* [MATERIAL FOR THIS EXERCISE]
********

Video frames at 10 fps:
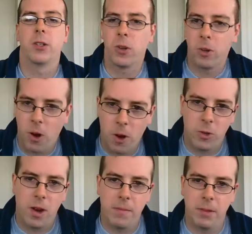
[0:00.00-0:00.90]
internal
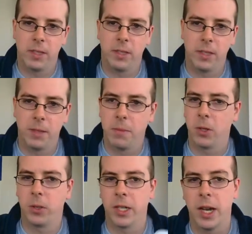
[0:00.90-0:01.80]
hard drive of this system
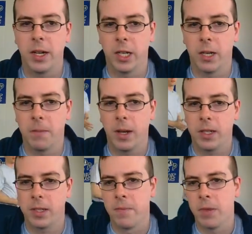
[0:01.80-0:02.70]
is only 8
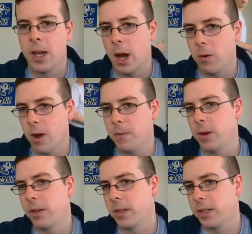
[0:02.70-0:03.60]
gigabytes.
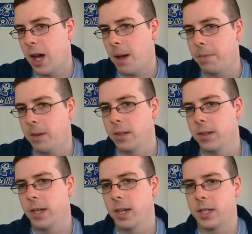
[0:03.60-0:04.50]
However, at the top,
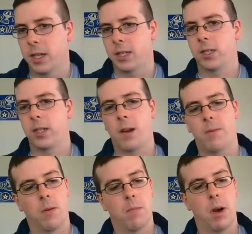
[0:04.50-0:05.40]
it's got a slot
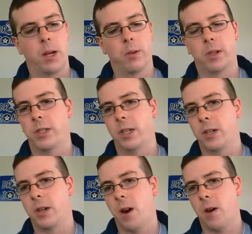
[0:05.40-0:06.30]
for a micro
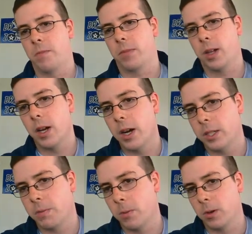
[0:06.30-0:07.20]
SD card, and
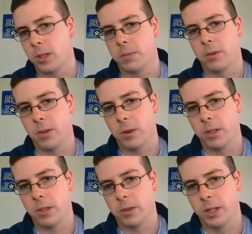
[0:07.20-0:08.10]
it supports up to
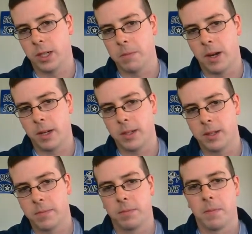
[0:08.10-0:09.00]
32 gigabytes.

********

* [WHAT YOU NEED TO DO] Line by line and exactly, reproduce the span from the line with "[0:01.80-0:02.70]" through the end of the data above, both ends included, with pictures left out.

* [YOUR RESPONSE]
[0:01.80-0:02.70]
is only 8
[0:02.70-0:03.60]
gigabytes.
[0:03.60-0:04.50]
However, at the top,
[0:04.50-0:05.40]
it's got a slot
[0:05.40-0:06.30]
for a micro
[0:06.30-0:07.20]
SD card, and
[0:07.20-0:08.10]
it supports up to
[0:08.10-0:09.00]
32 gigabytes.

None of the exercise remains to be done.